*** Opening RECORDS FOR THE TASK ***
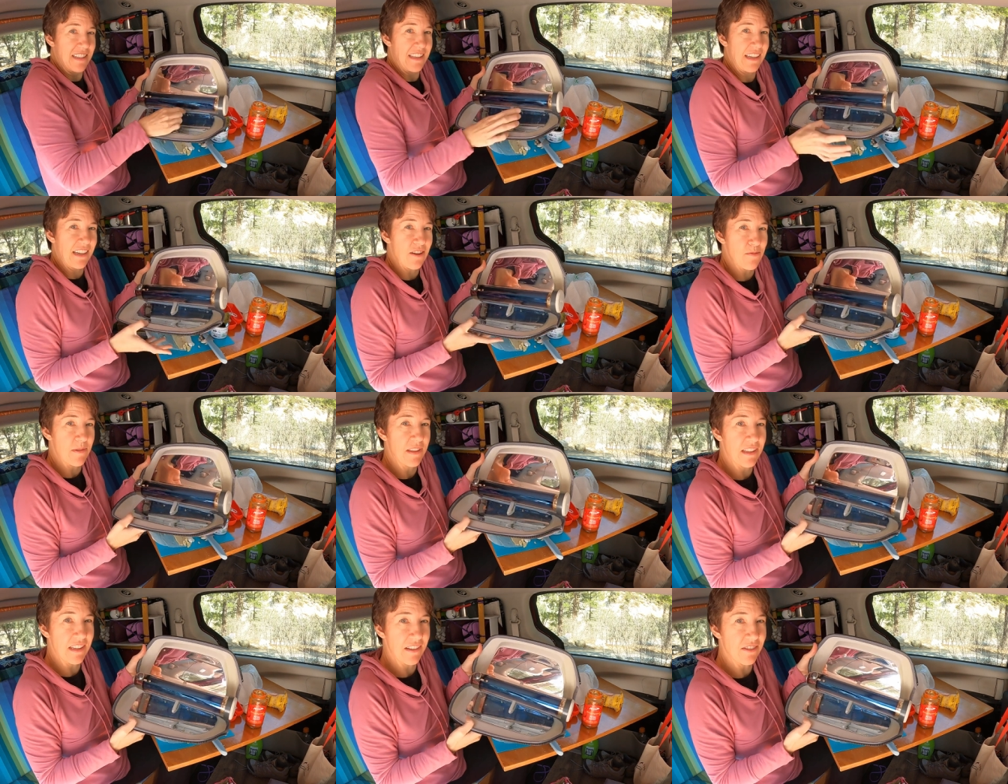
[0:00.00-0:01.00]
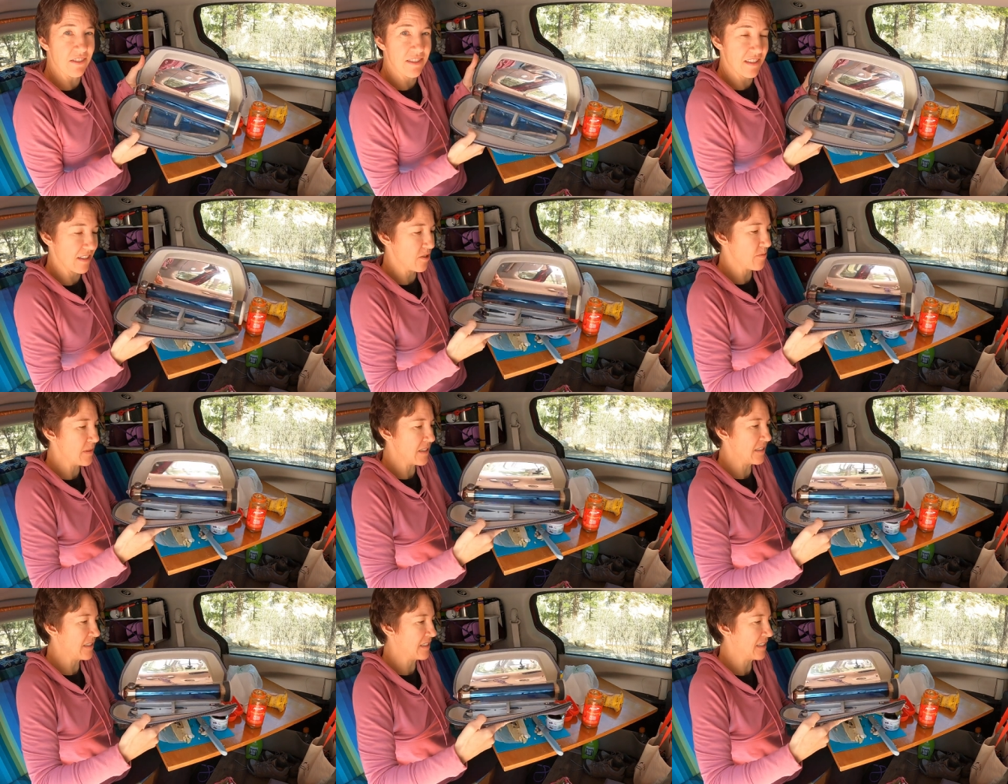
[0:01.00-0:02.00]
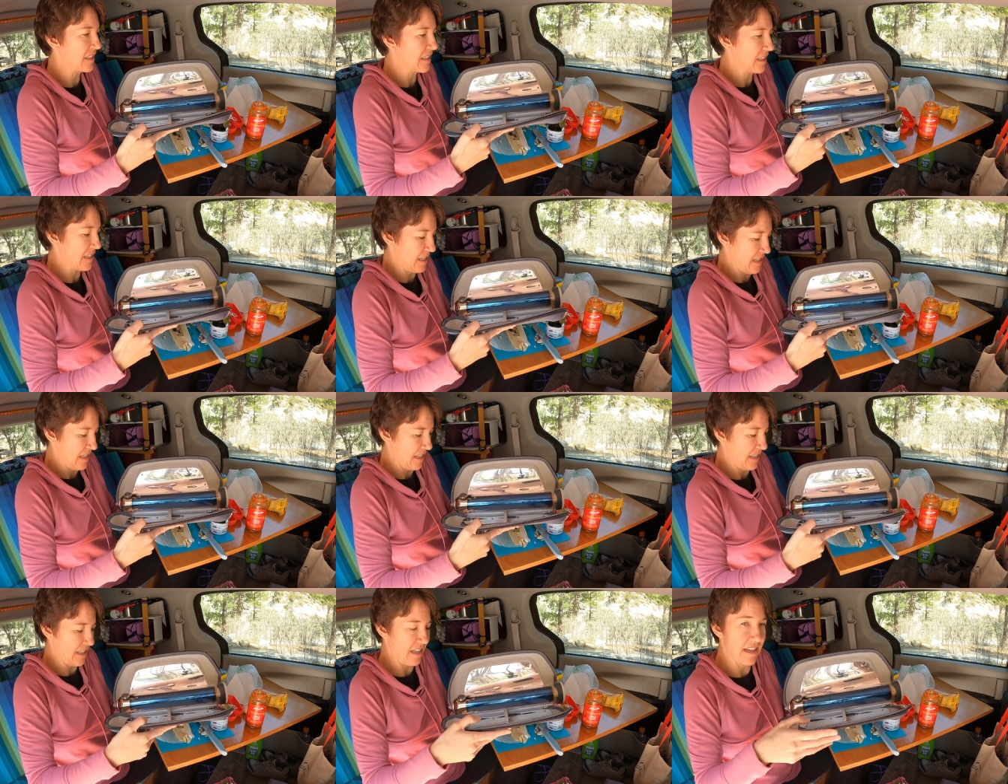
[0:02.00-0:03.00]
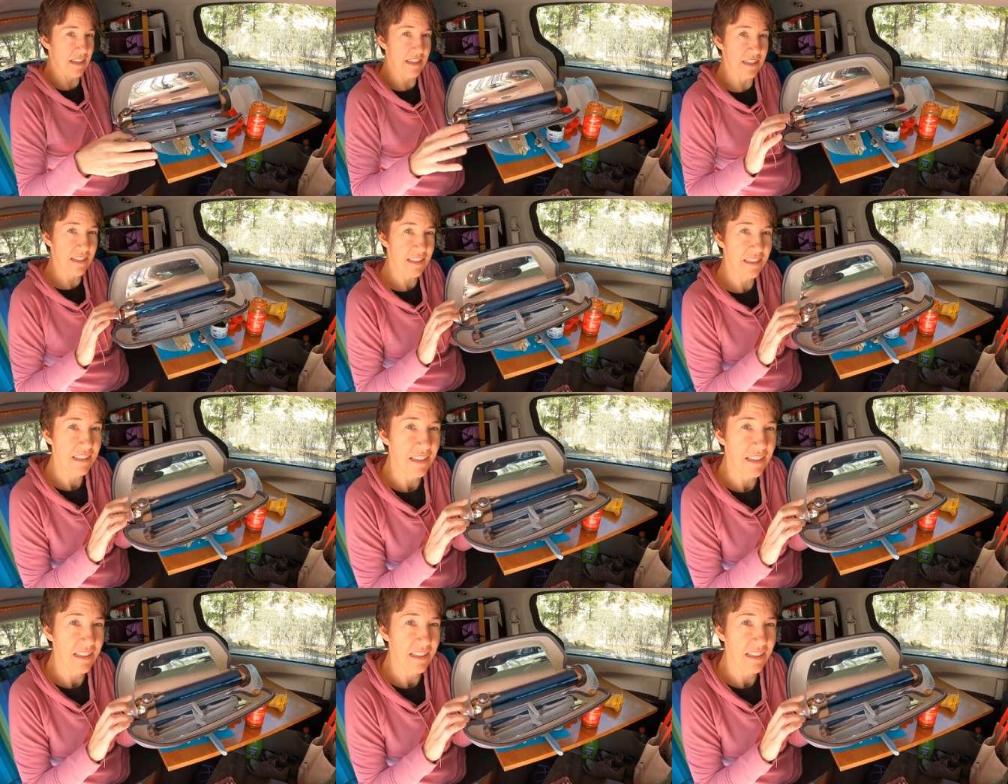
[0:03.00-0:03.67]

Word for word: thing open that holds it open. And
*** Closing RECORDS FOR THE TASK ***
▶ [TRY IT] Without the pictures, extract every entry verbatim.

▶ [EXPECTED ANSWER]
[0:00.00-0:01.00]
[0:01.00-0:02.00]
[0:02.00-0:03.00]
[0:03.00-0:03.67]

Word for word: thing open that holds it open. And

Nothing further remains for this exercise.